Li Machado para conhecer. Certa vez, a professora fez um julgamento sobre o enredo de Dom Casmurro. Quem é que não passou por isso? Um exercício clássico, escolar até hoje. Uma equipe condena, a outra defende a moça. E me lembro de ter tentando defender já condenando. Eu queria que Capitu tivesse traído Bentinho. Por que será? Acho que era o gosto pelo enredo enrolado. Torci por ela o tempo todo. Fui péssima advogada.

Ler e degustar
Apesar da admiração pelos escritores, fossem eles novecentistas ou geração 00, não cheguei a dar nome de um deles aos meus cachorros. Bruce era dos quadrinhos. Belinda é de desenho animado. Teria tido um PitFall e até um bassê chamado Enduro, se pudesse. Machado nunca foi nome de animal. Ler Machado é um ritual. É necessário para que se crie uma mínima referência. É claro que a linguagem muda. É claro que há obras mais parecidas com clipes e zappings, mas não há mestres como aqueles espalhados pelas ruas. Se não serve para muito da vida prática, serve para seu conhecimento da língua, até da vida no século passado. E para quê saber isso? Para saber que tudo mudou, e como.
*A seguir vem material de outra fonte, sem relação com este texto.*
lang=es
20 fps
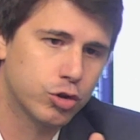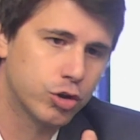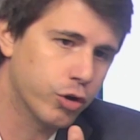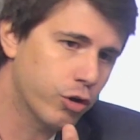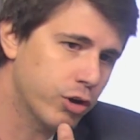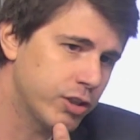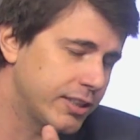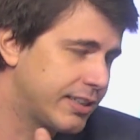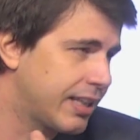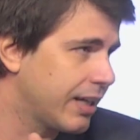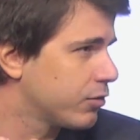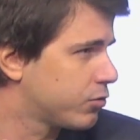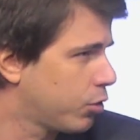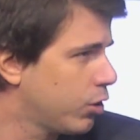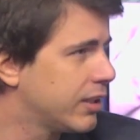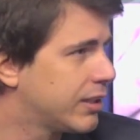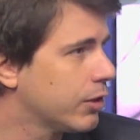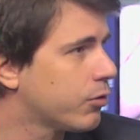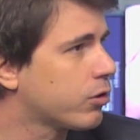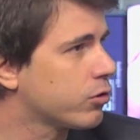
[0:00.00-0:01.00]
todo, los, todo
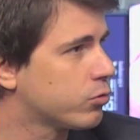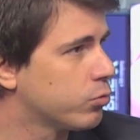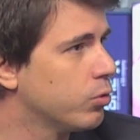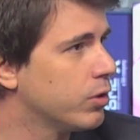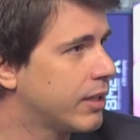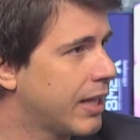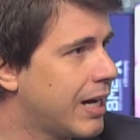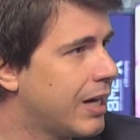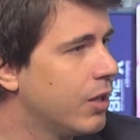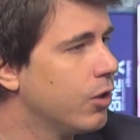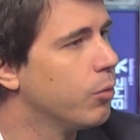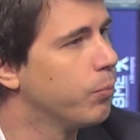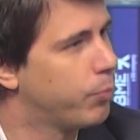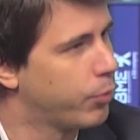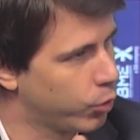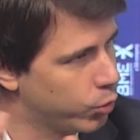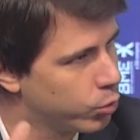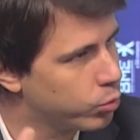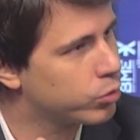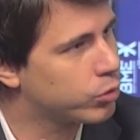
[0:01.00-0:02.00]
este resultado,
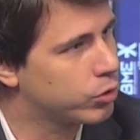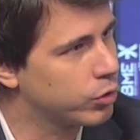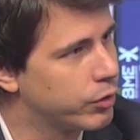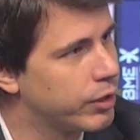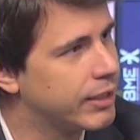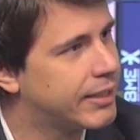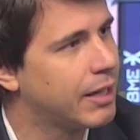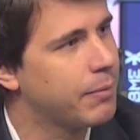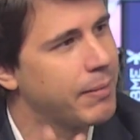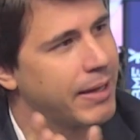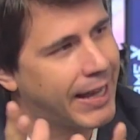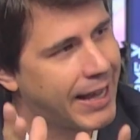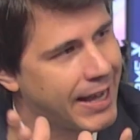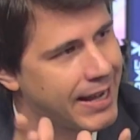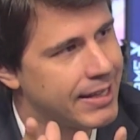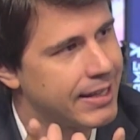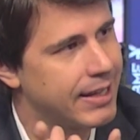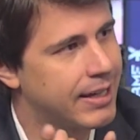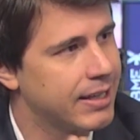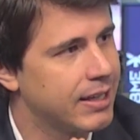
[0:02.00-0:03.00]
producto de esta
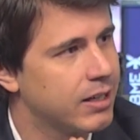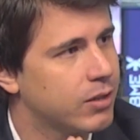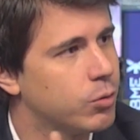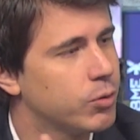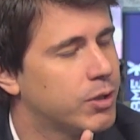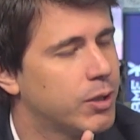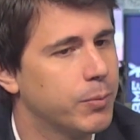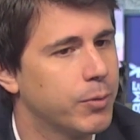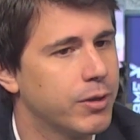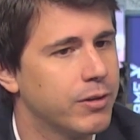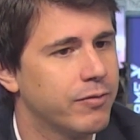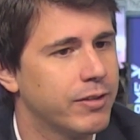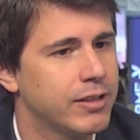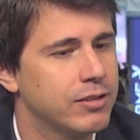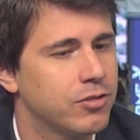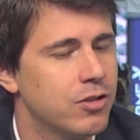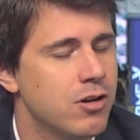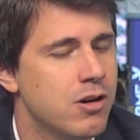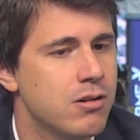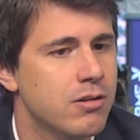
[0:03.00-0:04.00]
mecánica de ajuste por
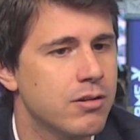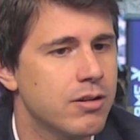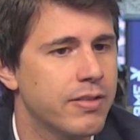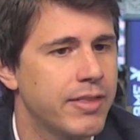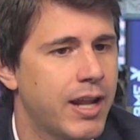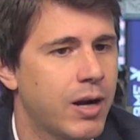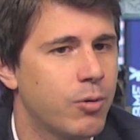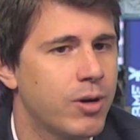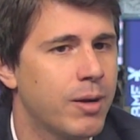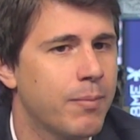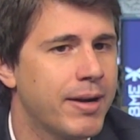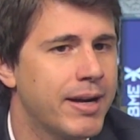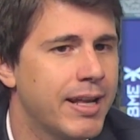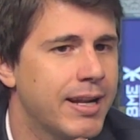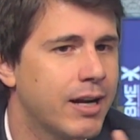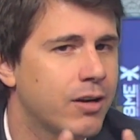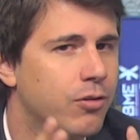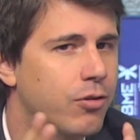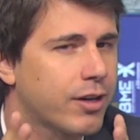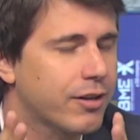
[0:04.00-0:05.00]
inflación, de alguna
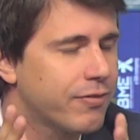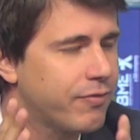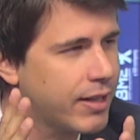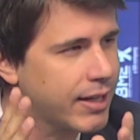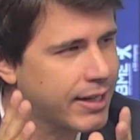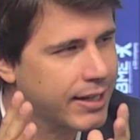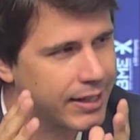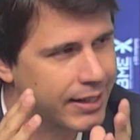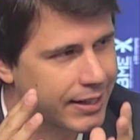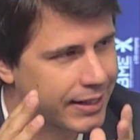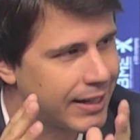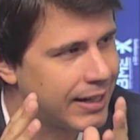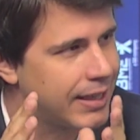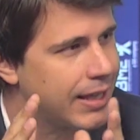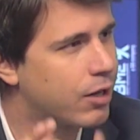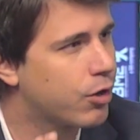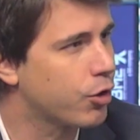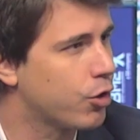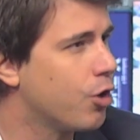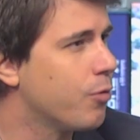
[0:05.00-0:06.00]
manera no reflejan la
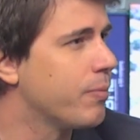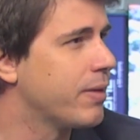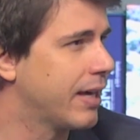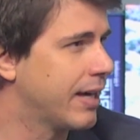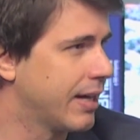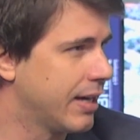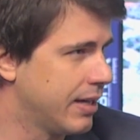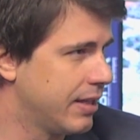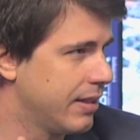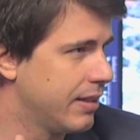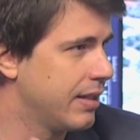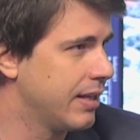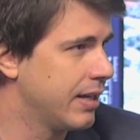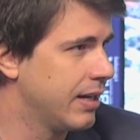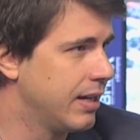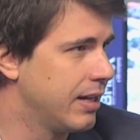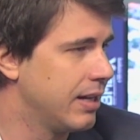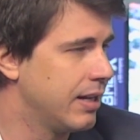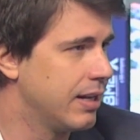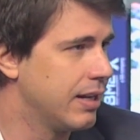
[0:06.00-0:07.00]
realidad económica
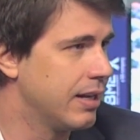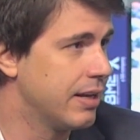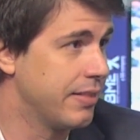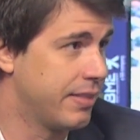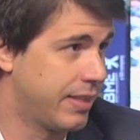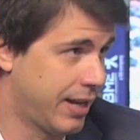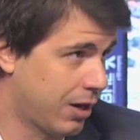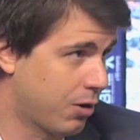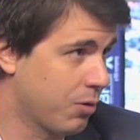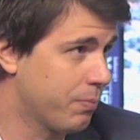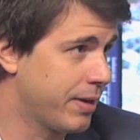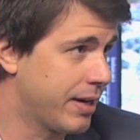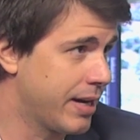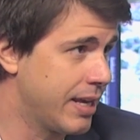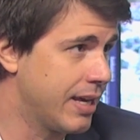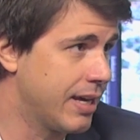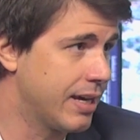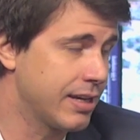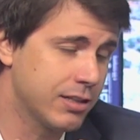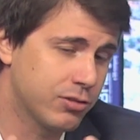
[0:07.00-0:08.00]
de la
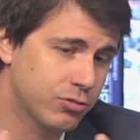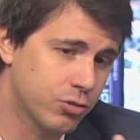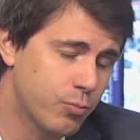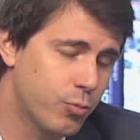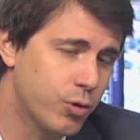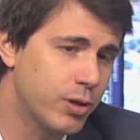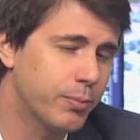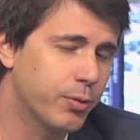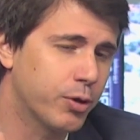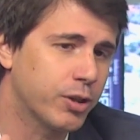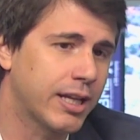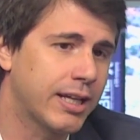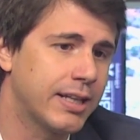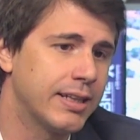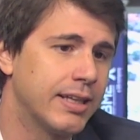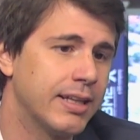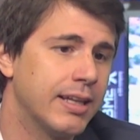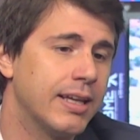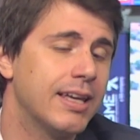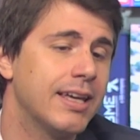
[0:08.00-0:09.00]
compañía y eso es muy
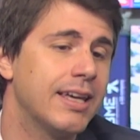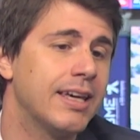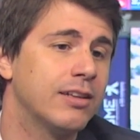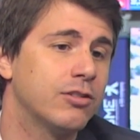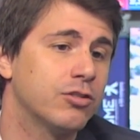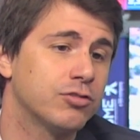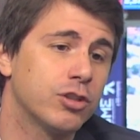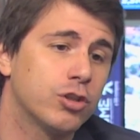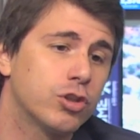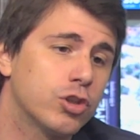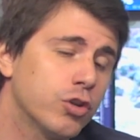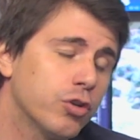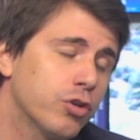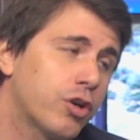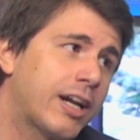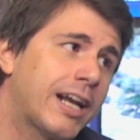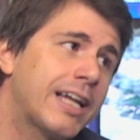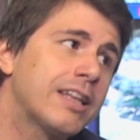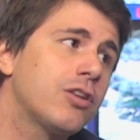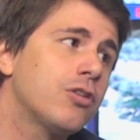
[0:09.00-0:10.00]
importante. Y entonces todo
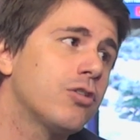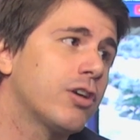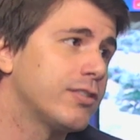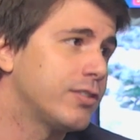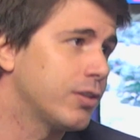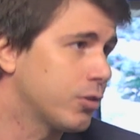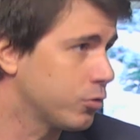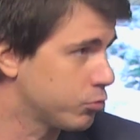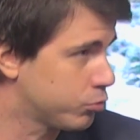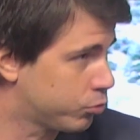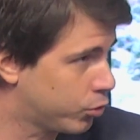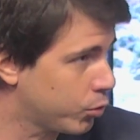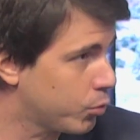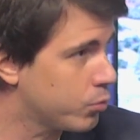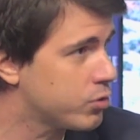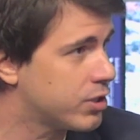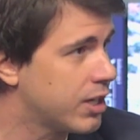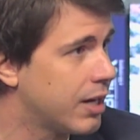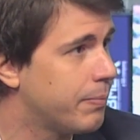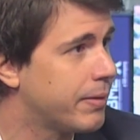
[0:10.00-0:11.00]
ratio que se
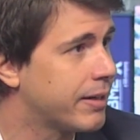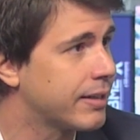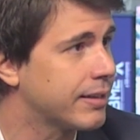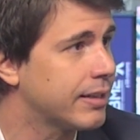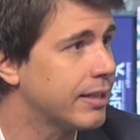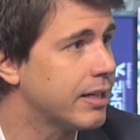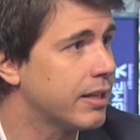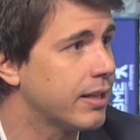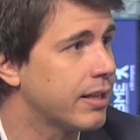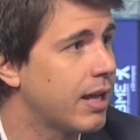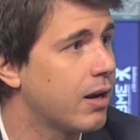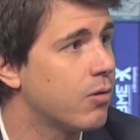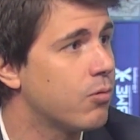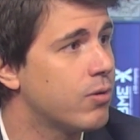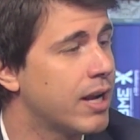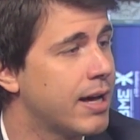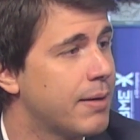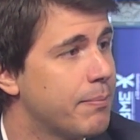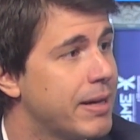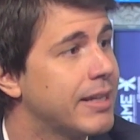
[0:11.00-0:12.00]
construya a partir de
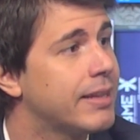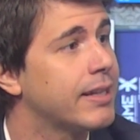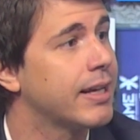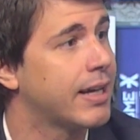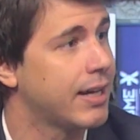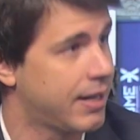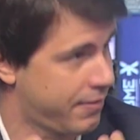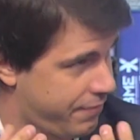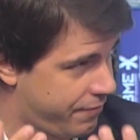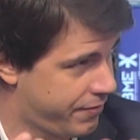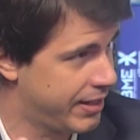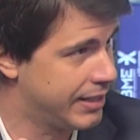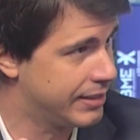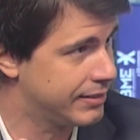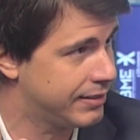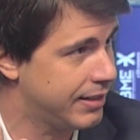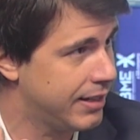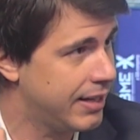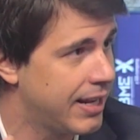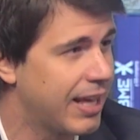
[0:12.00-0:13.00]
alguna métrica
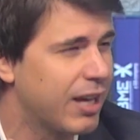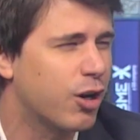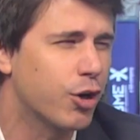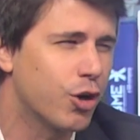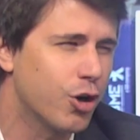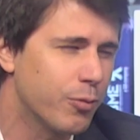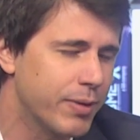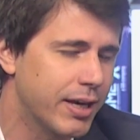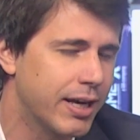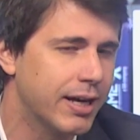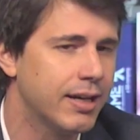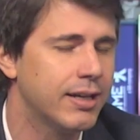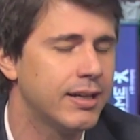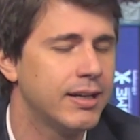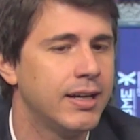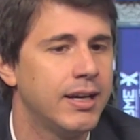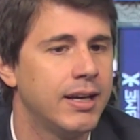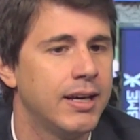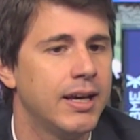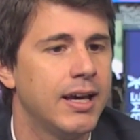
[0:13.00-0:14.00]
financiera, económica,
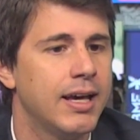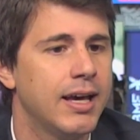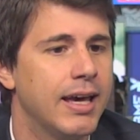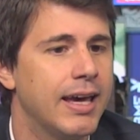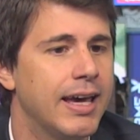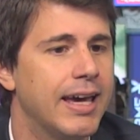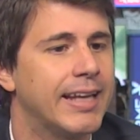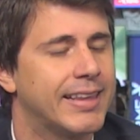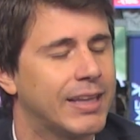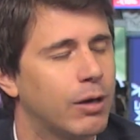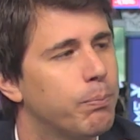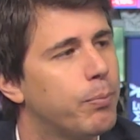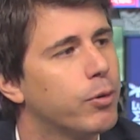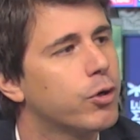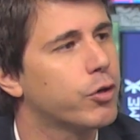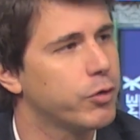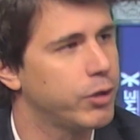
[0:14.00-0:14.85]
eh, está un poco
Em um dos livros de Alencar, lembro da cena dos dois rapazes que chegam à porta da igreja, no horário da missa, a avistam Lucíola. Um deles, o primo vindo da roça, se interessa logo pela bela moça. O outro, urbaninho, vem logo caçoando: moça que nada! Andando sozinha pela rua (sem homem qualquer ao lado), só pode ser quenga. Bom ler esses livros com os olhos de quem assiste às cenas e aos costumes de um tempo que já se foi. Impressionante demais. Há de impressionar aqueles que não percebem que os tempos são outros. Machado é também isto. Machado é uma necessidade, mesmo que interesse mais saber o preço da gasolina. As coisas raramente se excluem. É possível trabalhar muito, ir às festas, estudar os livros técnicos e ler literatura. Que o digam os médicos, que, a despeito de suas conhecidas vidas corridas, são dos melhores alunos, leitores e críticos literários que há.